An interpreter knows the fine nuances of both English and the foreign language, to properly communicate connotation and context and CONCEPTS. Some languages don't even have equivalent words with English... the Somali vocabulary for mental health issues comes to mind. Their vocabulary translates to English very differently than how American psychiatric providers or nurses would speak of mental health. Language is more than a lexicon; it is culture and emotion and depth and context and......... particularly for issues as important as health, illness, life, and death. Google Translate is not adequate. We need interpreters to understand each other.

Hmmm we have iPads that we use to video-conference with an interepreter if we don't have one who can be physically present, or we can use a language line.

Once we even allowed a certified-but-not-affiliated-with-my-hospital friend of a patient to translate for a care conference... the pt's parents didn't live in the US and spoke a specific rare dialect of Berber.

But I would never ever trust a translator device or app...they just aren't smart enough.
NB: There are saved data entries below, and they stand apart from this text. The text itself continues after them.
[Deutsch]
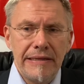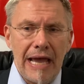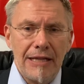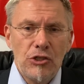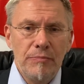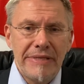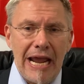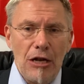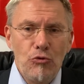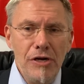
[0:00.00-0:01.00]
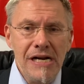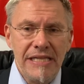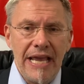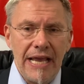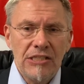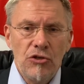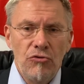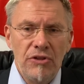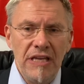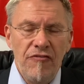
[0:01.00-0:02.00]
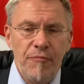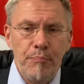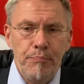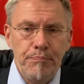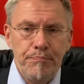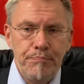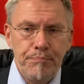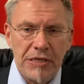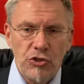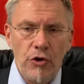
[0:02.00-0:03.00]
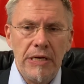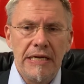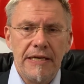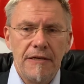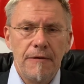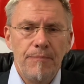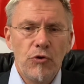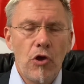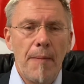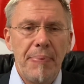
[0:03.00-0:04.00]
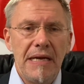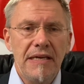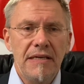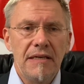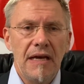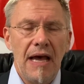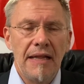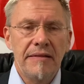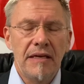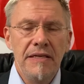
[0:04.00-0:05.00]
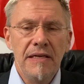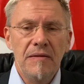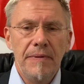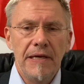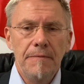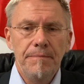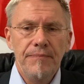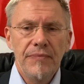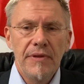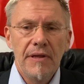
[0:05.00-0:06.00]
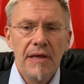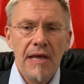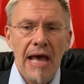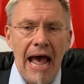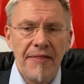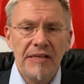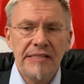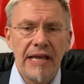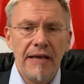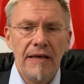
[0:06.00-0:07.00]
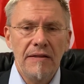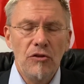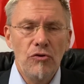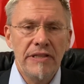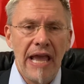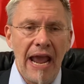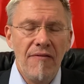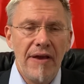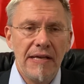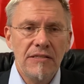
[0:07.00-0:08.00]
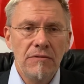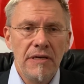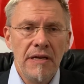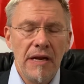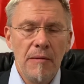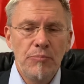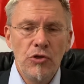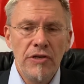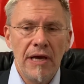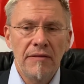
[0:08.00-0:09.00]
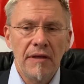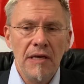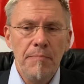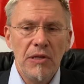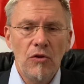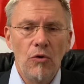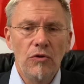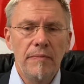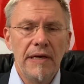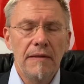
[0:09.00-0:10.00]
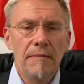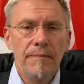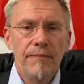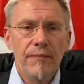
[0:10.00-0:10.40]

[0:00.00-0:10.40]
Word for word: da zum Teil durch die Exekutiv persönlich, körperlich attackiert werden, Andersdenkende durch die Einweisung in eine Psychiatrie bedroht werden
An interpreter knows the fine nuances of both English and the foreign language, to properly communicate connotation and context and CONCEPTS. Some languages don't even have equivalent words with English... the Somali vocabulary for mental health issues comes to mind. Their vocabulary translates to English very differently than how American psychiatric providers or nurses would speak of mental health. Language is more than a lexicon; it is culture and emotion and depth and context and......... particularly for issues as important as health, illness, life, and death. Google Translate is not adequate. We need interpreters to understand each other.

I'm trying to remember the name of the device but I can't and I just googled a bunch of them and nothing like they talked about showed up.

They complained that they are really expensive and the (little) hospital only has 1 so you have to wait for it. They also said that the thing is very literal and has no filter and GREAT HEARING so if the pt or pt's family mutters on the side, "Is she a moron? What the hell is she talking about?" It will just say that.

I am going to school in a rural area and my professor and clinical staff seemed perplexed about a cert for being a medical interpreter, but I know in other places-- like Maryland where I ran with an ambulance company, it is a thing.

Specializes in mental health / psychiatic nursing.

My guess it is a demographic question to get a sense of background and skills. Which can be useful in seeing how far outside the student's comfort zone a clinical placement may be. A student who spent two years in the PeaceCrops in Latin America may more readily adapt to being sent to a clinical placement with a large non-English speaking Hispanic population than a student with out that exposure. The clinic will still have professional medical interpreters on staff though.

Do not underestimate what a few broken phrases and some cultural familiarity can do to establish rapport with a patient even if a translator is used for providing care and decision making. Even just being able to say "I don't speak your language fluently I am calling/waiting for an interpreter" can defuse patient anxiety quite a bit.

Specializes in Cardiovascular.

I don't think the language itself is going to pose an issue, and as previous posts have stated unless you're certified you shouldn't be put into a spot where you are doing medical translations.

I personally speak Chinese fluently, but there's a different between medical Chinese and fluent conversational Chinese. Think of it as like you just talking to the patents in English. There's medical jargon and then there's "regular" English.

However, I think I know what you're clinical coordinator is trying to do. It can be hard to advocate for your patients if you don't know what they want. Some times that extra understanding, even if it's not 100% the language itself, but the culture can really help. Although most of communication is non-verbal, that bit of verbal quite helps.

Also, I remember one time we had a Chinese speaking pt. The pt was very hard of hearing and well our language line couldn't get loud enough to help communicate with the patient. So, I ended up getting the pt, but I felt rather awkward yelling at an old patient >.